What does this prove? Sensationalism sells and gossip has adapted to social media networks.

Van Alstyne’s concern is with the “mass spread of misinformation at the societal level.” Misinformation by itself cannot cause harm; however, when people believe misinformation, debate over the truth arises within society. Debate fosters exchange of ideas that has led to reconstruction of social ideology. And de jure principles should be questioned. Debate challenges the status quo when archaic preconceptions no longer align with society’s morality. For example, slavery was ended due to unpopular opinion: abolition. So, allow bad ideas to be bad ideas and the truth will reign in Social Darwinism.

This brings us to a terrifying yet plausible conclusion—Van Alstyne fails to mention—to his premise that fake news is violent speech: imprisonment for tax evasion. Indictment will be the penalty for instances of refusal.
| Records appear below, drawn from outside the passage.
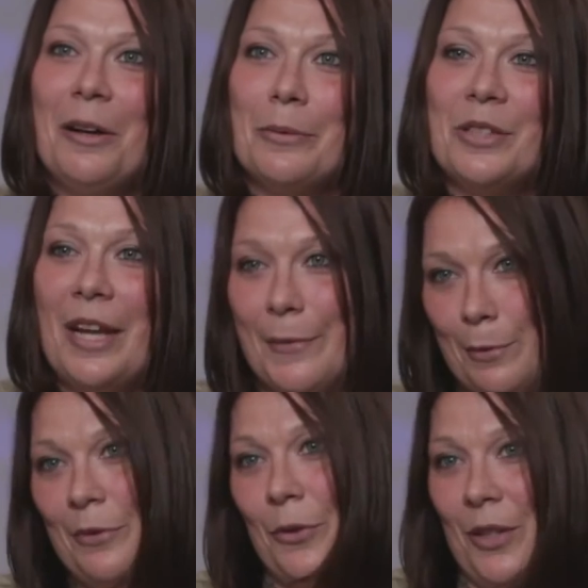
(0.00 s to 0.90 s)
a couple times
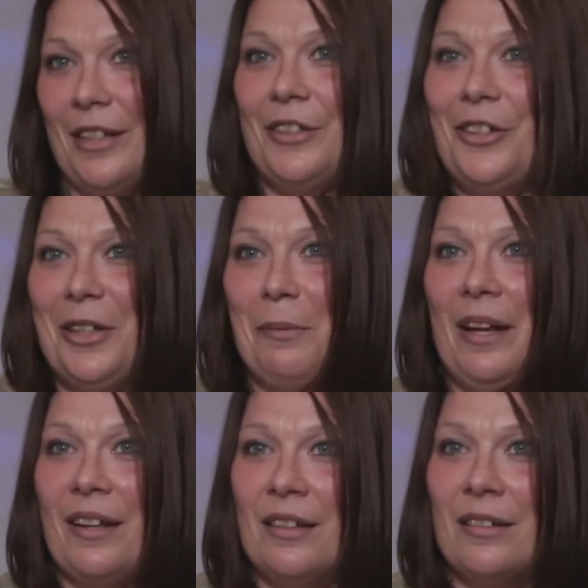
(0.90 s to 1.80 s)
before I turned it
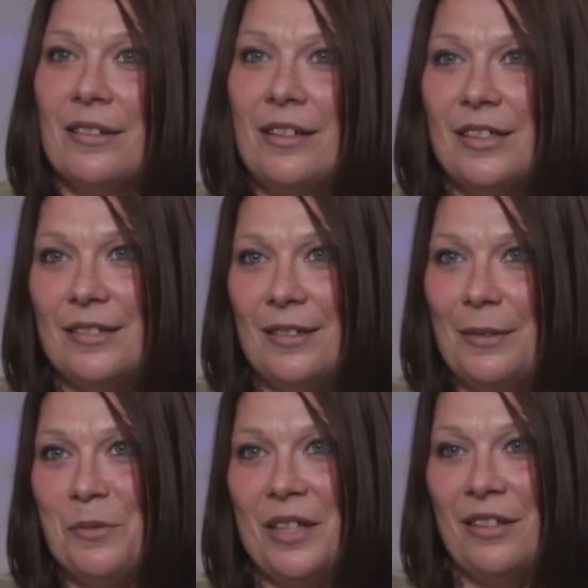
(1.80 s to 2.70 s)
back in.
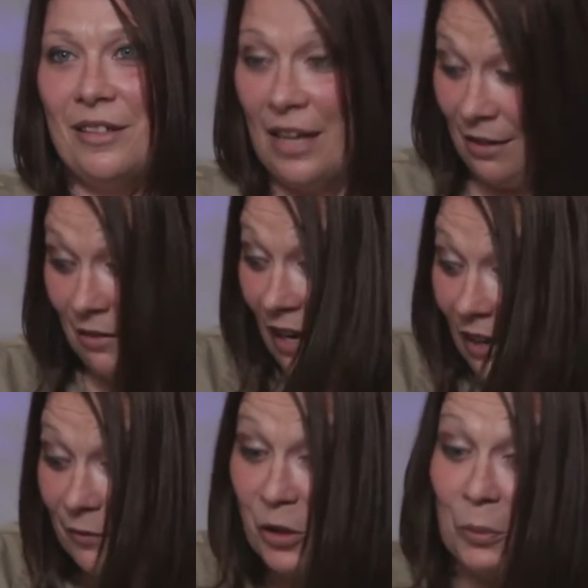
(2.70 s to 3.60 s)
I
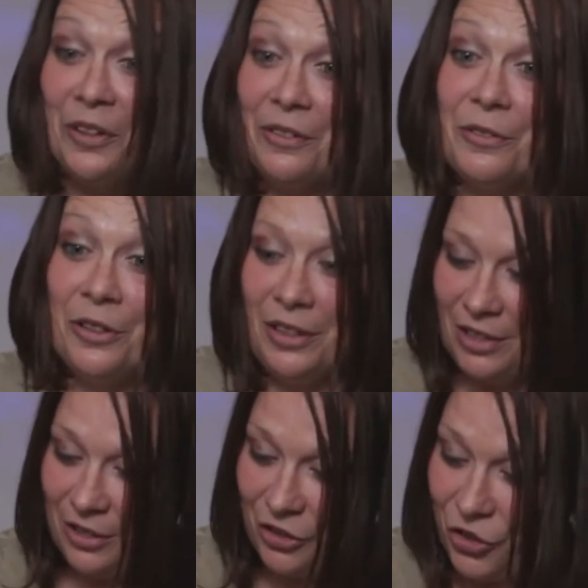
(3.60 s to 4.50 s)
have nowhere
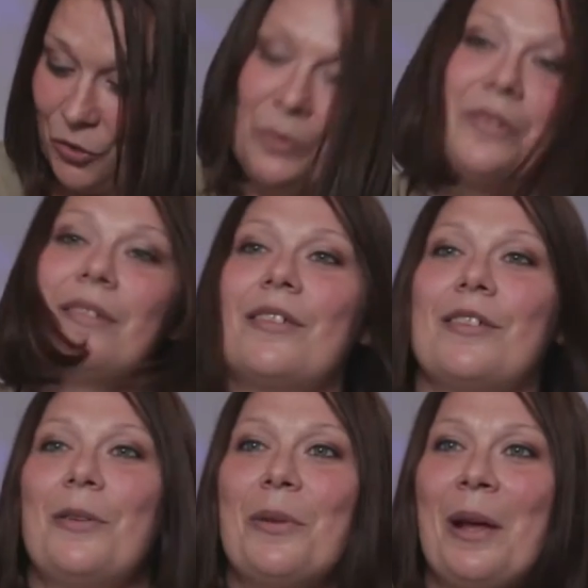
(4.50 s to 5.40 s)
really to shoot,
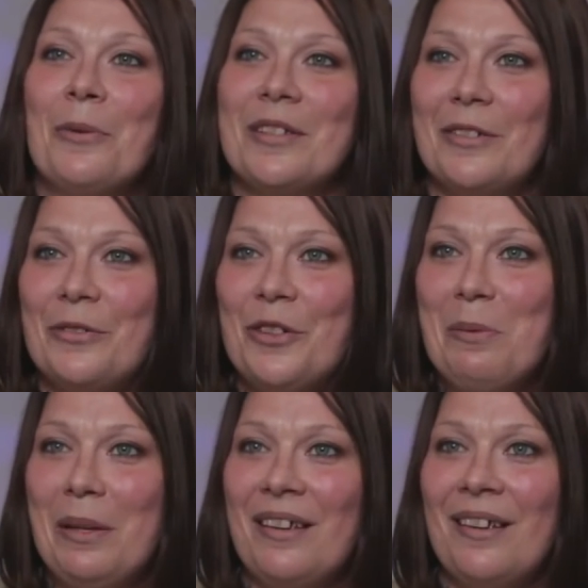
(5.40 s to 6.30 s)
so that was a
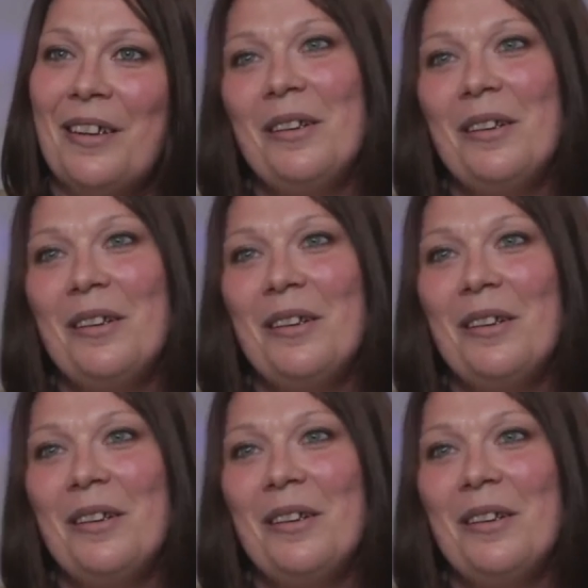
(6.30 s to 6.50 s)
freebie.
To enforce the tax, dissenters of government-defined truth will be jailed. If a person or organization is committing violence upon society, why should that offense go without punishment?

The hypothesis that the "economic theory about taxation could curb dissemination of misinformation" is actually true, but the opposite is also true. Taxation will curb dissemination of information.

Nicholas Deane contributed to the reporting of this article.